Se Rafa Leao, Mike Maignan e Luka Modric sono i tre front-man di questo Milan, attorno a loro, specialmente sulle fasce, ci sono due membri di questa band che stanno facendo la differenza con le loro prestazioni. Si potrebbe dire che al basso suona Alexis Saelemaekers, mentre alla chitarra possiamo trovare Davide Bartesaghi. Due giocatori che impattano dentro l’economia tecnica della squadra in maniera molto importante e sono valorizzati ulteriormente dal sistema di gioco scelto da Massimiliano Allegri. Ma andiamo con ordine. Saelemaekers, dopo i prestiti con Bologna e Roma, in estate è tornato al Milan con l’obiettivo di riprendersi quel ruolo da titolare e da protagonista che aveva avuto durante i primi due anni e mezzo di gestione Pioli. In realtà la Roma lo avrebbe voluto trattenere, ma l’allora ds Ghisolfi non presentò alla dirigenza un’offerta congrua con il valore del belga, provando un incastro di valutazioni e cartellini con Abraham che non trovò nessuno spiraglio da parte di Furlani e Tare.
Il rilancio di Alexis
Ma anche Max Allegri è stato decisivo per il rilancio in rossonero di Saelemaekers, che con il passaggio al 3-5-2 ha trovato la sua collocazione ideale a tutta fascia. La sua importanza, nella doppia fase, è ormai conclamata perché è in grado di fare il quinto quando c’è da difendere, ma sa diventare un terzo offensivo importante e impattante quando c’è da attaccare, specie a campo aperto. Prova ne sono i due gol segnati, ma anche l’azione che ha portato alla rete di Pulisic nel derby con Sommer che smanaccia un suo tiro. Il legame tra Alexis e il Milan è sempre più solido e il fatto che l’occhio di tifosi e critici si stia abituando a prestazioni sempre più convincenti sono la dimostrazione che il celebre “prime” di Saelemaekers è in fase di svolgimento.

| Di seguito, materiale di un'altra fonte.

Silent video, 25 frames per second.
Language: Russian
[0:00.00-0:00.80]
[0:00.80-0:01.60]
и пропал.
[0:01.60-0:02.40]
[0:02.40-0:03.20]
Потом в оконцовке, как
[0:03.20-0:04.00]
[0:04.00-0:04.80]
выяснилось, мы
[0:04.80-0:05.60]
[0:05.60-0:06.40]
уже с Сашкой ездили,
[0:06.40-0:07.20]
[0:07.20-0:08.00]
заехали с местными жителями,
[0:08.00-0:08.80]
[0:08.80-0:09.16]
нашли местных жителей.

Detto dello step tecnico, adesso ci sarà da fare quello contrattuale. Saelemaekers ha un accordo che scadrà il 30 giugno 2027 e ci sono stati i primi approcci con il suo agente per intavolare una trattativa per estenderlo, con adeguamento del contratto. Ancora, però, non si è entrati nel vivo delle operazioni ed entrambe le parti non si stanno mettendo fretta, pur alimentando quotidianamente il fuoco di una passione reciproca. Probabilmente in primavera si arriverà alle firme.
L'ascesa di Bartesaghi
Passando alla corsia mancina, l’esplosione di Davide Bartesaghi è il frutto di una lunga e attenta coltivazione del suo talento. Cresciuto nel vivaio rossonero, il laterale classe 2005 è passato, lo scorso anno, da un’esperienza dura e formativa come Milan Futuro, dove si è confrontato non solo con la Serie C a livello tecnico, ma anche con le pressioni del calcio adulto e di un progetto molto seguito da tutti come quello della seconda squadra rossonera. In estate, dopo l’arrivo di Estupinan, si pensava che l’ex Brighton potesse essere il titolare, con Bartesaghi suo sostituto. In realtà Allegri, fin dall’estate, ha voluto puntare su Davide, costruendolo da quinto dopo gli anni da terzino nella difesa a 4 o da centrale mancino nella difesa a 3.
Con il passare delle settimane, la sicurezza nelle scelte mostrata in allenamento da parte di Bartesaghi gli hanno fatto valere il sorpasso su Estupinan, che è stato certificato dalle recenti titolarità con annesse ottime prestazioni nei big match: contro Napoli, Inter, Roma e Lazio. Allegri, fin dal lancio in prima squadra di De Sciglio, non ha mai avuto paura di far giocare i talenti del vivaio, come ha poi dimostrato anche alla Juventus. Adesso la storia si è ripetuta nuovamente, con una valorizzazione di Bartesaghi e Sa elemaekers che sanno suonare bene dentro la nuova band milanista.